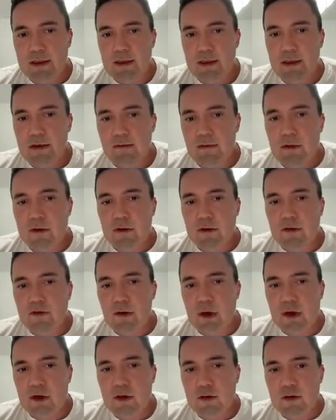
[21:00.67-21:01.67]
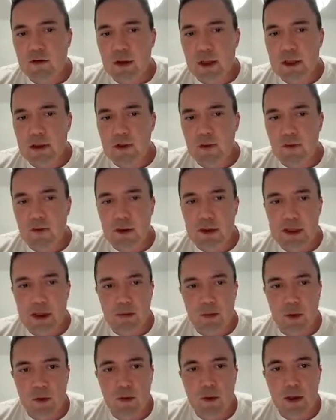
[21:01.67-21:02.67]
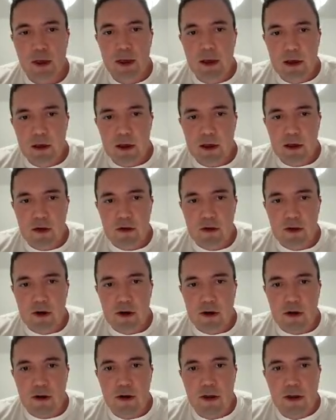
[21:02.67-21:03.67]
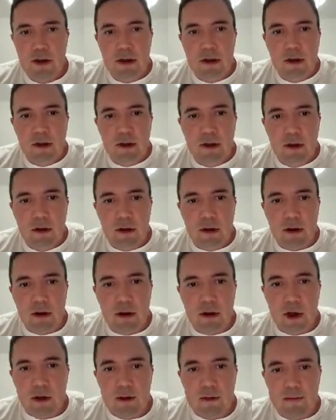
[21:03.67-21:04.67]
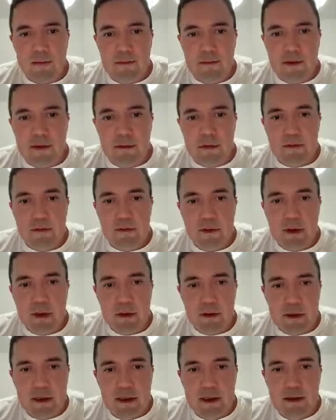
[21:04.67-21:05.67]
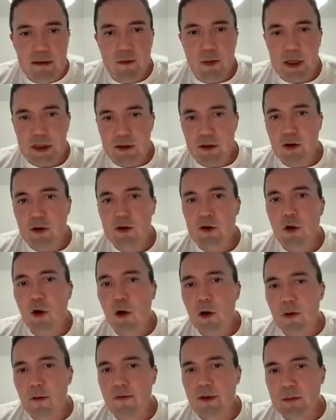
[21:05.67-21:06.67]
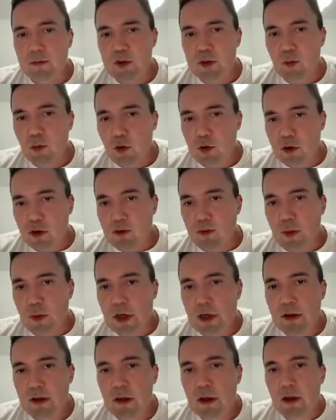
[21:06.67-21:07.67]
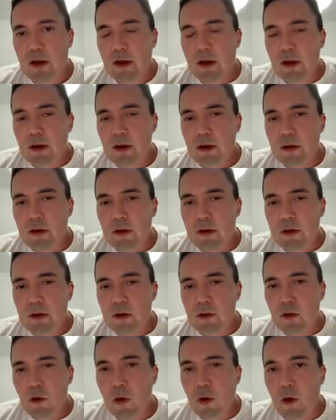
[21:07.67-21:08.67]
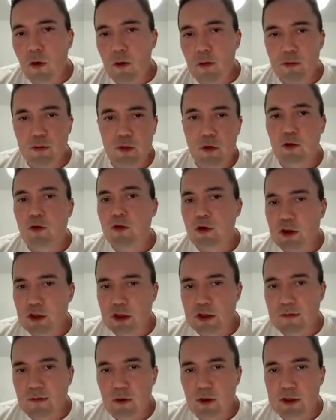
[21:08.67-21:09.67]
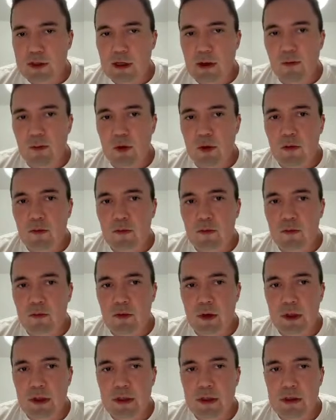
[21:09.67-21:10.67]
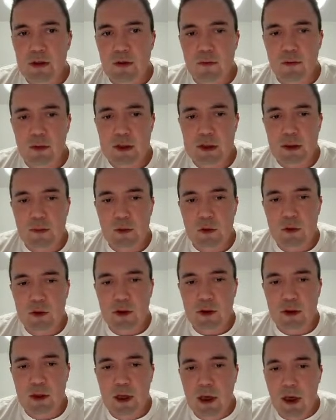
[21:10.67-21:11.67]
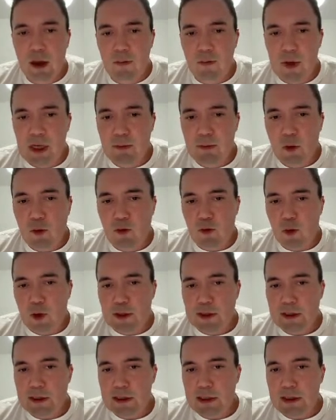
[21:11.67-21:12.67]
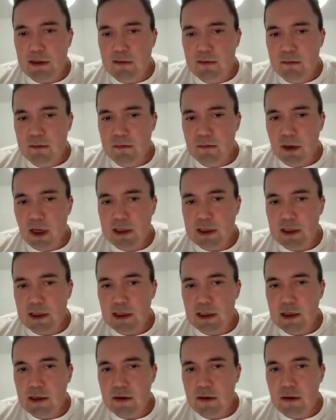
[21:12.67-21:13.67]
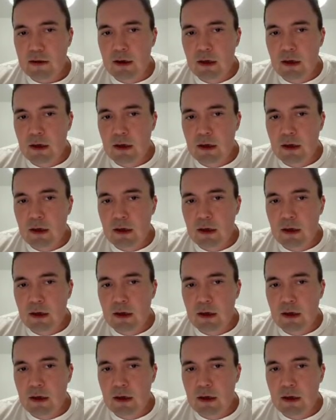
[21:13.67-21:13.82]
different instructions, right? So for example, here are a lot of different fields, but not all of them supported by all brokerages, for example, right? So for example, the minimum quantity I see here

Task: Exactly the lines from the one that contains "[21:05.67-21:06.67]" to the last line of the data, both included, should be set down, and no pictures should appear among them.

Exercise solution:
[21:05.67-21:06.67]
[21:06.67-21:07.67]
[21:07.67-21:08.67]
[21:08.67-21:09.67]
[21:09.67-21:10.67]
[21:10.67-21:11.67]
[21:11.67-21:12.67]
[21:12.67-21:13.67]
[21:13.67-21:13.82]
different instructions, right? So for example, here are a lot of different fields, but not all of them supported by all brokerages, for example, right? So for example, the minimum quantity I see here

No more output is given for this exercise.